EXTRACTED INFORMATION:
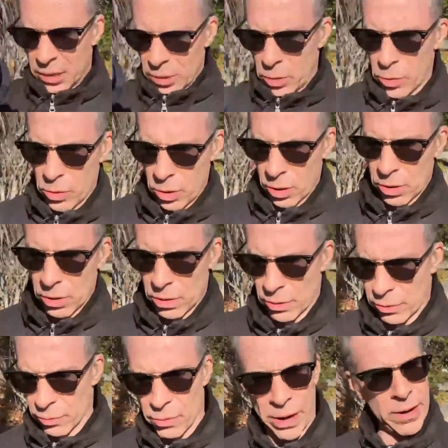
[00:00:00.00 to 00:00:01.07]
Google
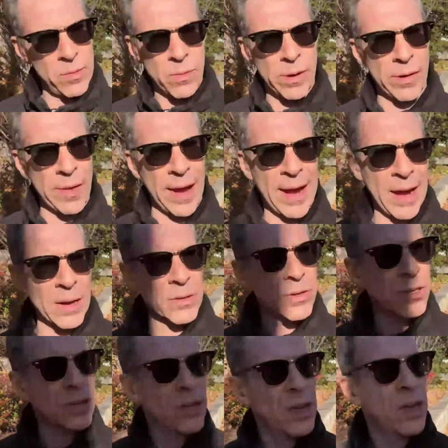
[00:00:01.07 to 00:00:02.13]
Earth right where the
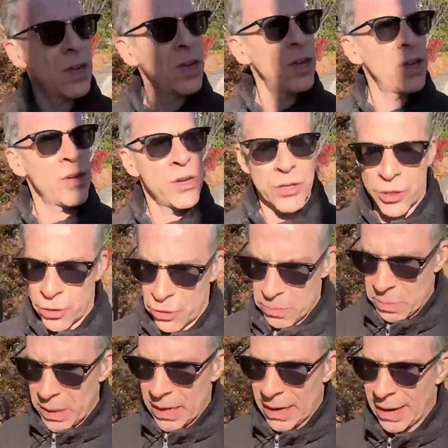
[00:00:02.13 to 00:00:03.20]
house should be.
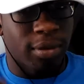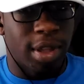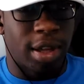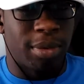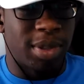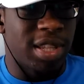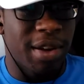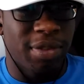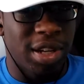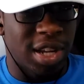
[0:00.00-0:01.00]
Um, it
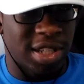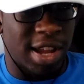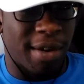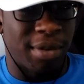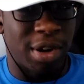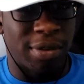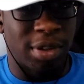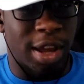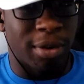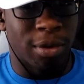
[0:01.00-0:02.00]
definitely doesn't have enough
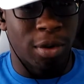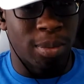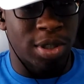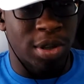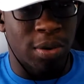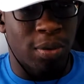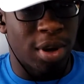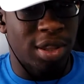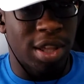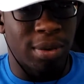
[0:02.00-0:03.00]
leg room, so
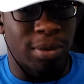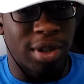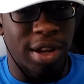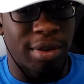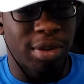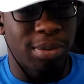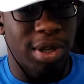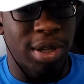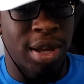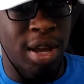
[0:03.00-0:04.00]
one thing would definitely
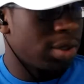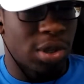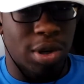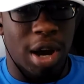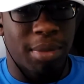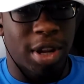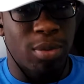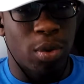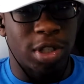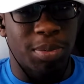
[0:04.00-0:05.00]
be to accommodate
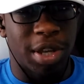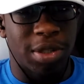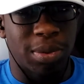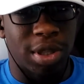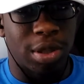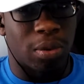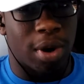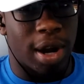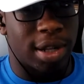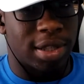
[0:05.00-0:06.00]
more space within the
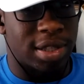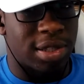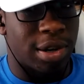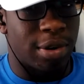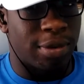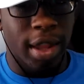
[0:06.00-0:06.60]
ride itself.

TASK ITEM:
Please copy the lines exactly, beginning at the one containing "[00:00:01.07 to 00:00:02.13]" and ending at the last line of the records above, both included, with the pictures left out.

OUTPUT FOR THIS EXERCISE:
[00:00:01.07 to 00:00:02.13]
Earth right where the
[00:00:02.13 to 00:00:03.20]
house should be.
[0:00.00-0:01.00]
Um, it
[0:01.00-0:02.00]
definitely doesn't have enough
[0:02.00-0:03.00]
leg room, so
[0:03.00-0:04.00]
one thing would definitely
[0:04.00-0:05.00]
be to accommodate
[0:05.00-0:06.00]
more space within the
[0:06.00-0:06.60]
ride itself.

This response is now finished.